Yes, but the hand doesn’t seem to move.”

Okay, give your friend a pen, have them place it on their palm and see how little they have to move to make it roll, and report back to me.

How did they respond? We’re they like, “Oh fuck no! Help! There’s a ghost in this pen!!!”

I understand that the Haunted Key—in context—can be a somewhat spooky looking visual. But I don’t consider it a magic trick. I don’t consider it a magic trick because no matter how slow it rolls, or how invisible your movements are, people will come to the conclusion that it’s slowly rolling along on your palm.

If they don’t come to this conclusion, they’re actually not smart enough to be fooled by a magic trick. To be fooled, you have to have the capacity of some level of questioning.

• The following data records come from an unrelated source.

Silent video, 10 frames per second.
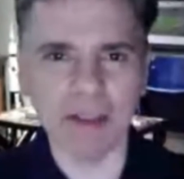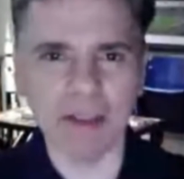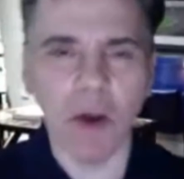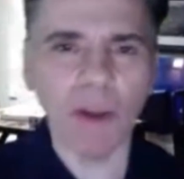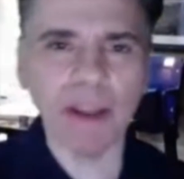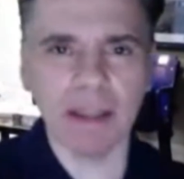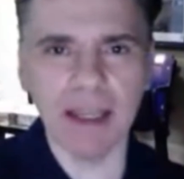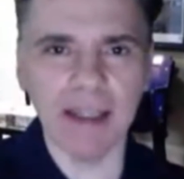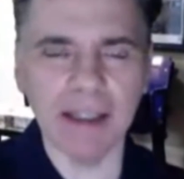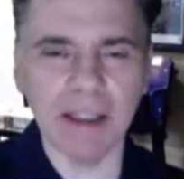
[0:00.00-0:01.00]
whether you think
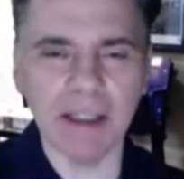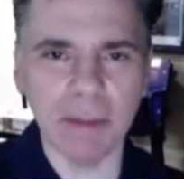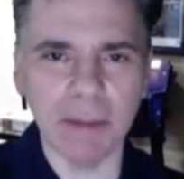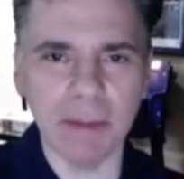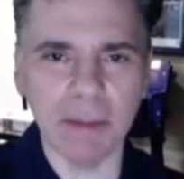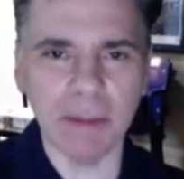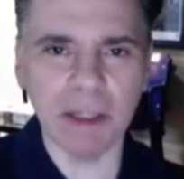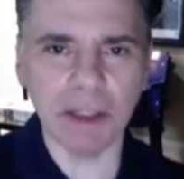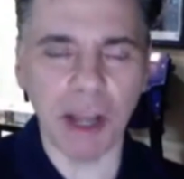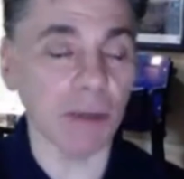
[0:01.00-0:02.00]
it needs to be changed,
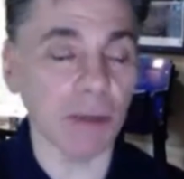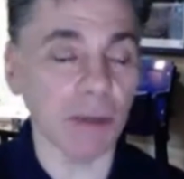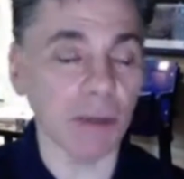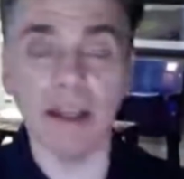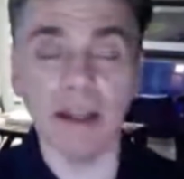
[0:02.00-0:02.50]
and whether you think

Okay, so let me get this straight, Andy. You’re saying this trick that’s been around for decades and used by thousands of magicians isn’t actually deceptive? That we’re… what, exactly? Just deluding ourselves by being too scared to question what fools people, and instead blindly just assuming we’re smarter than our audience?

If you want to use the Haunted Key in performance, I would use it symbolically as a lead in to another trick with a ghostly theme—spirit slates, or the haunted deck or something.

You call on the spirits to arrive, and the key turning in your hand is the “sign” that they’re there.

This way, whether your friend finds it to be mysterious or not, it doesn’t matter. If they think, “Surely, that just rolled along his hand.” Then you’ve nicely lowered their expectations and can now hit them hard with something they can’t explain.